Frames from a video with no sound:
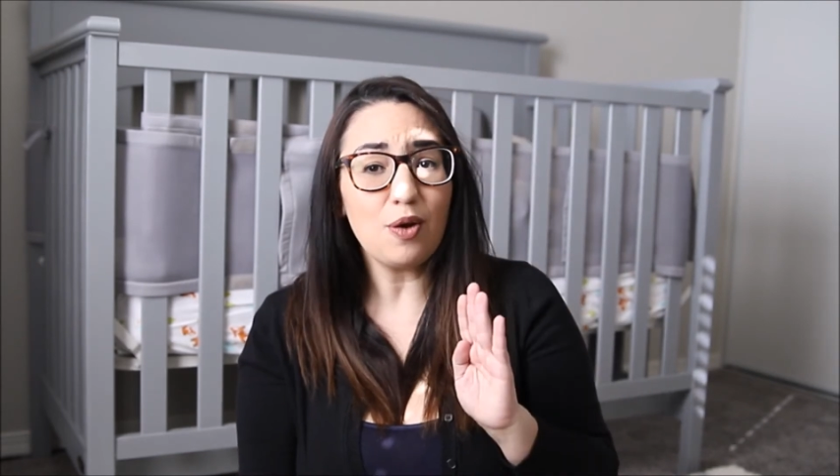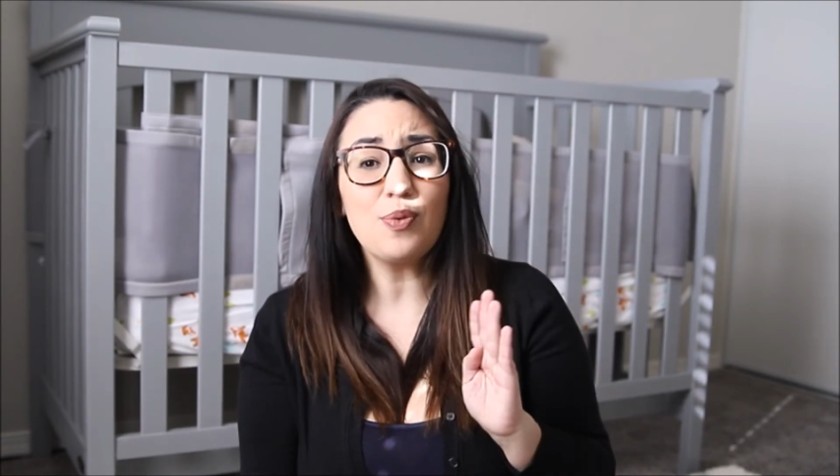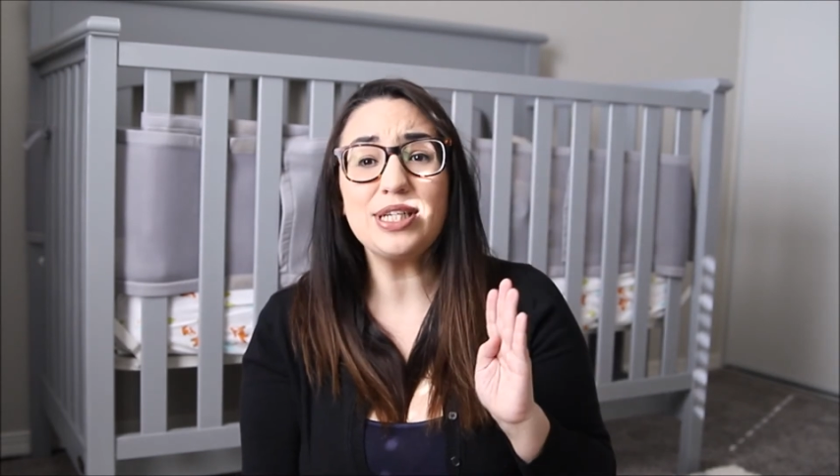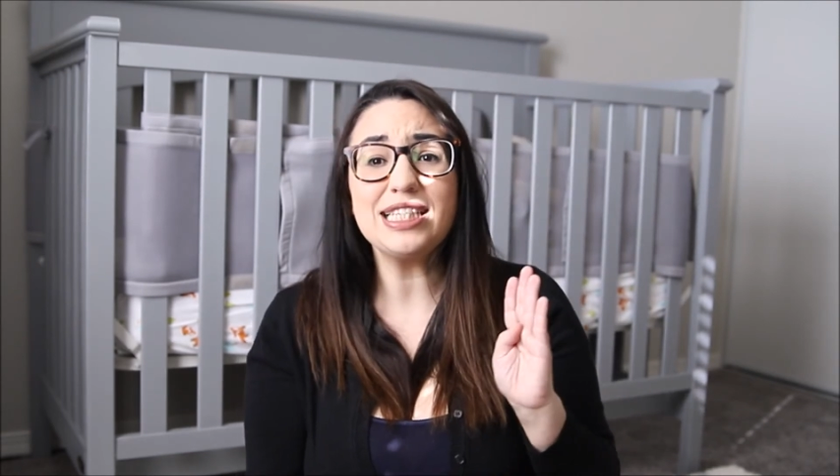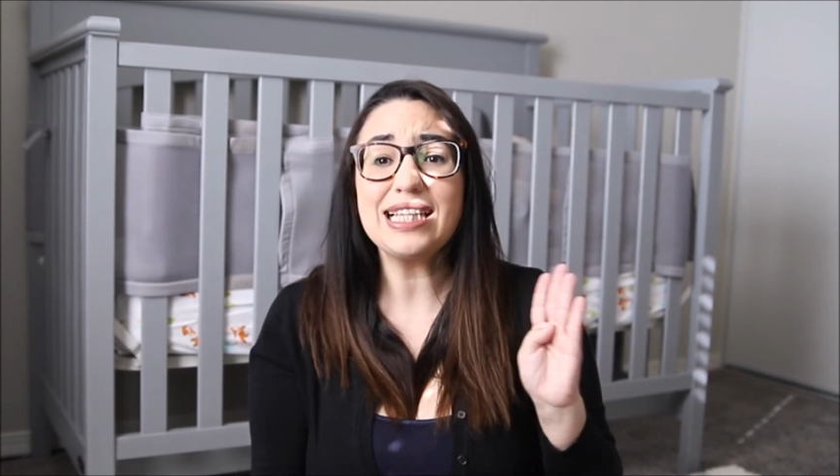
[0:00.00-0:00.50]

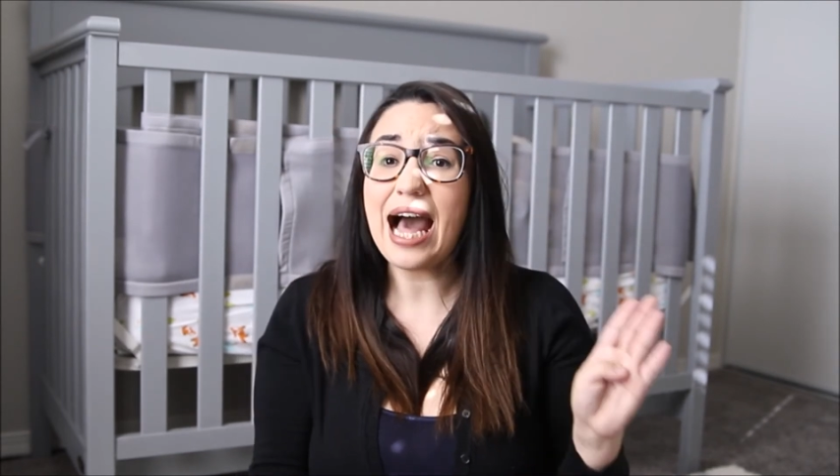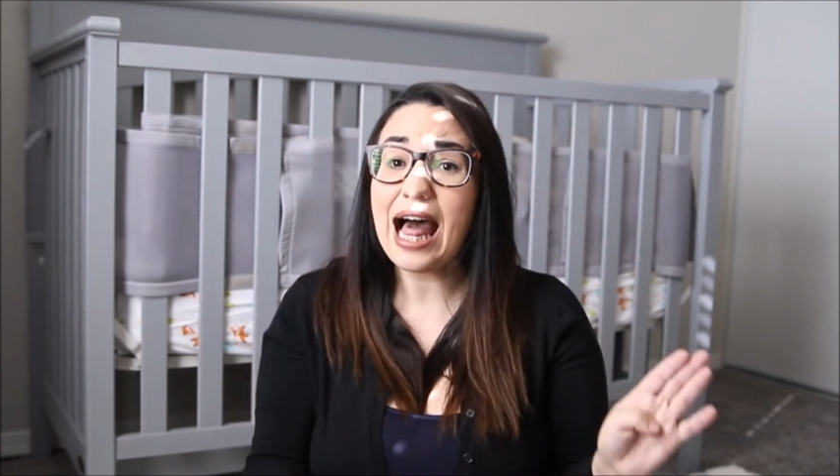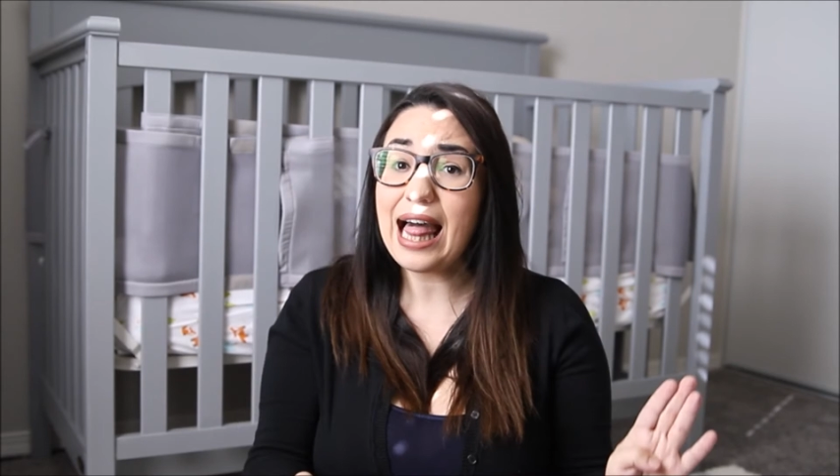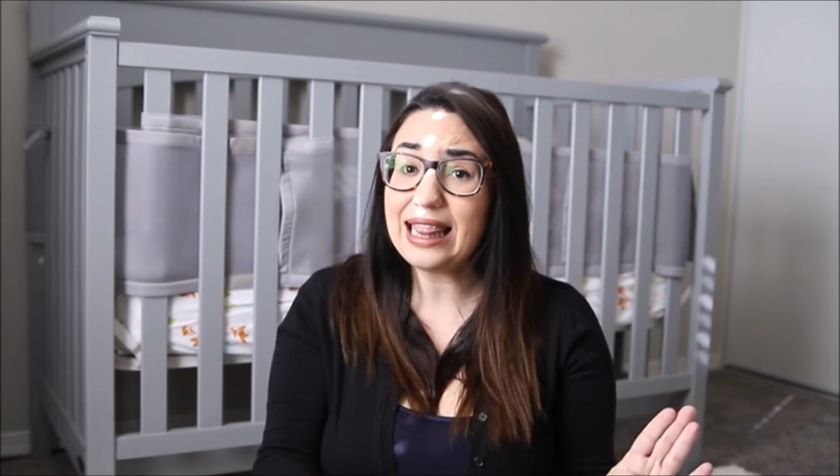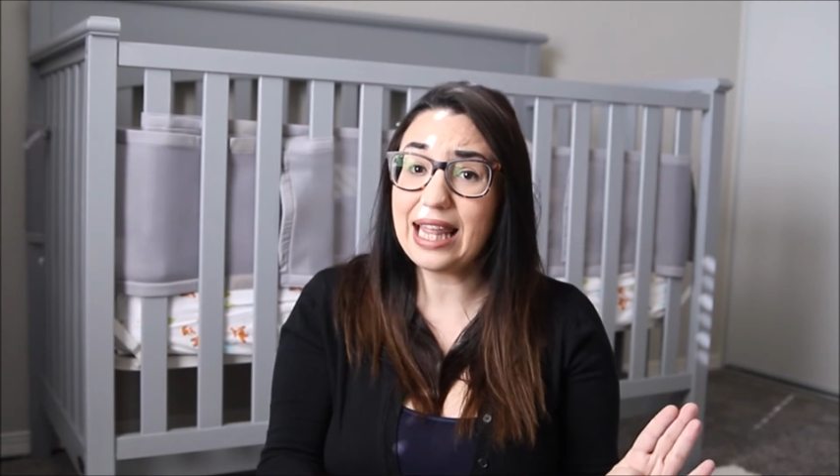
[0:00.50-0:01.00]
which is
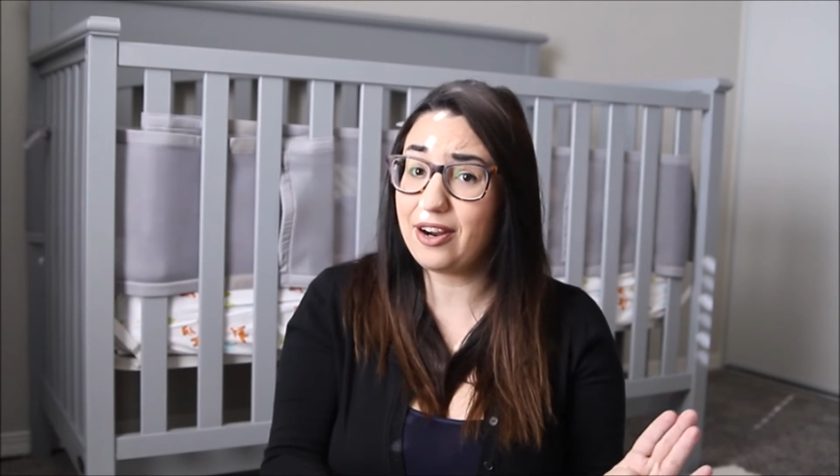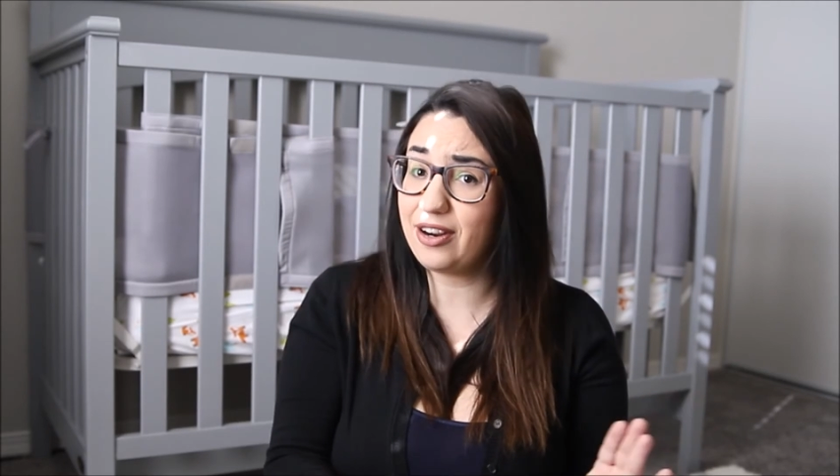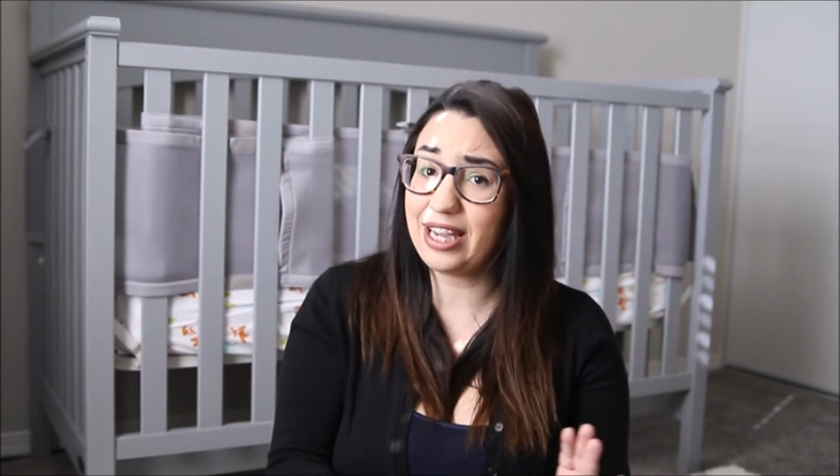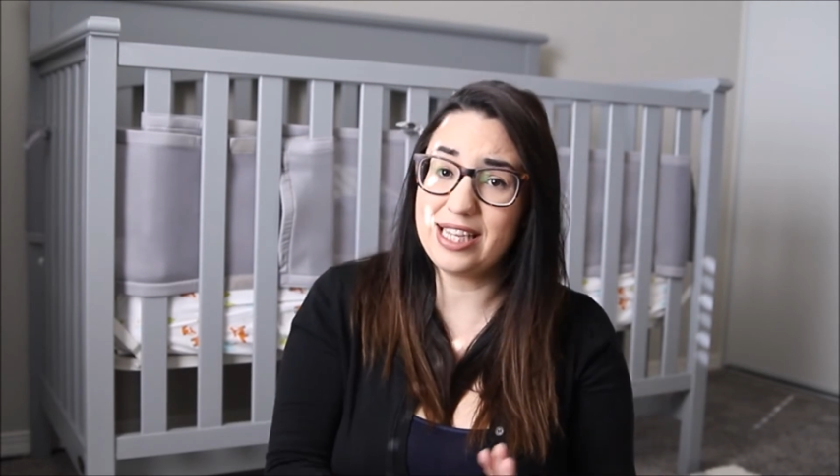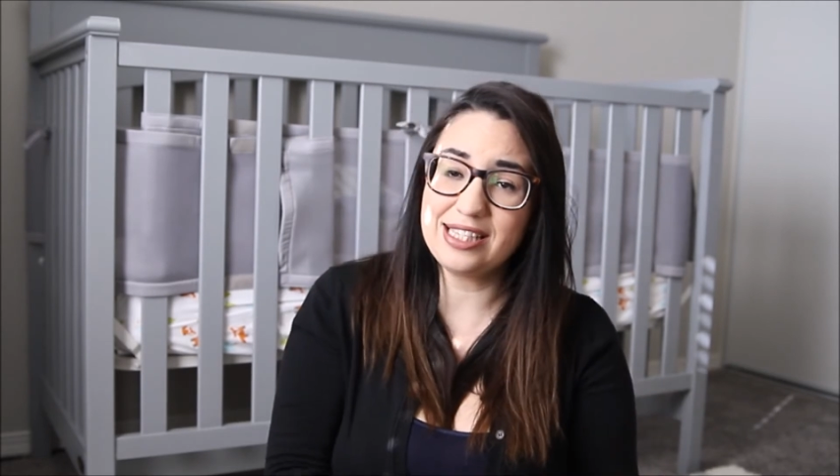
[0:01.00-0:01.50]

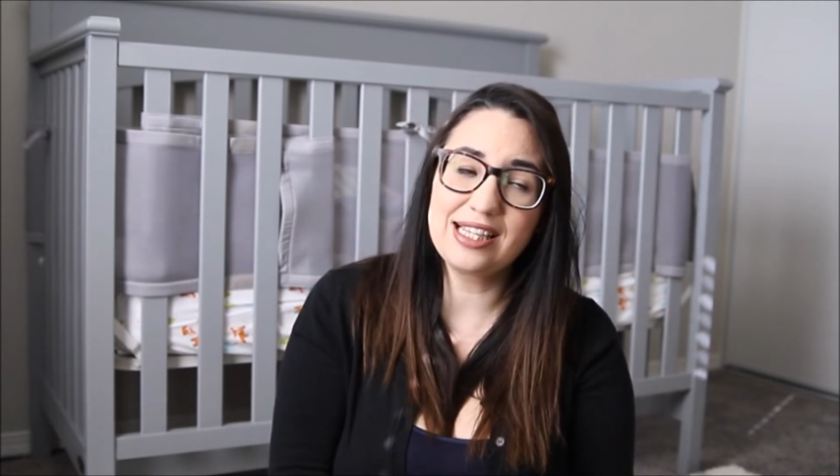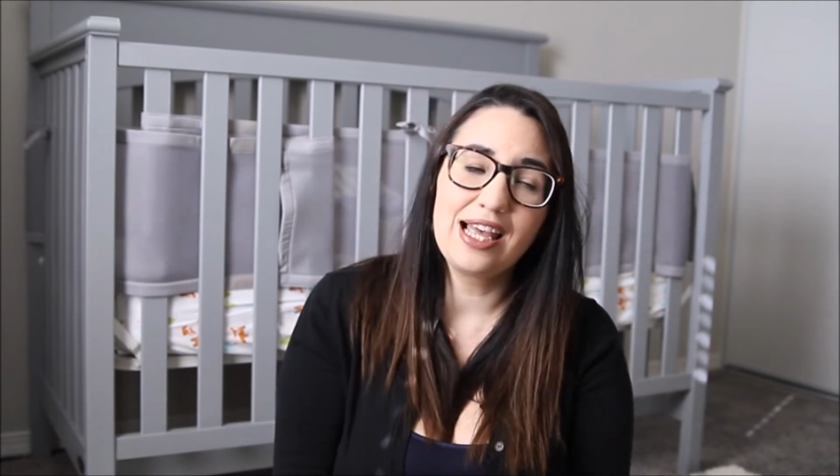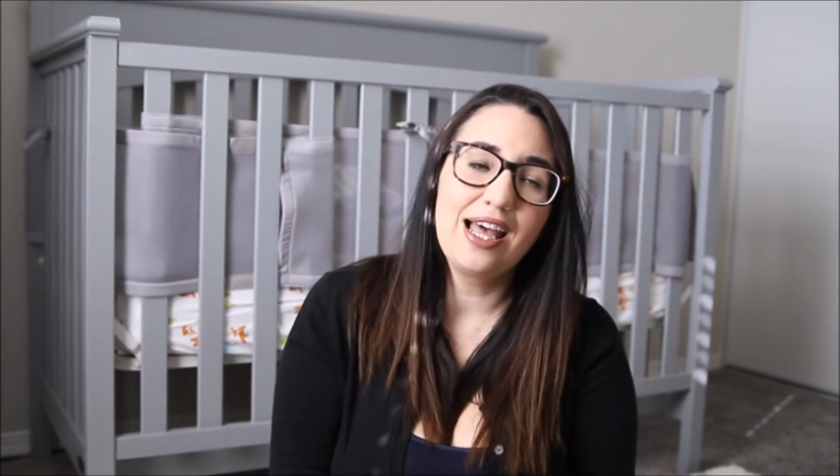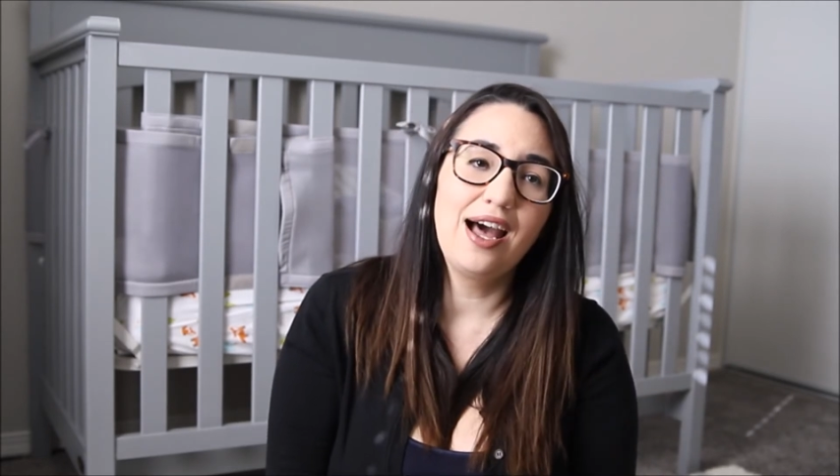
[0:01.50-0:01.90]
hilarious.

**WHAT YOU ARE ASKED TO DO**
Quote all the lines above exactly as given. Do not include the pictures.

**SOLUTION**
Frames from a video with no sound:
[0:00.00-0:00.50]

[0:00.50-0:01.00]
which is
[0:01.00-0:01.50]

[0:01.50-0:01.90]
hilarious.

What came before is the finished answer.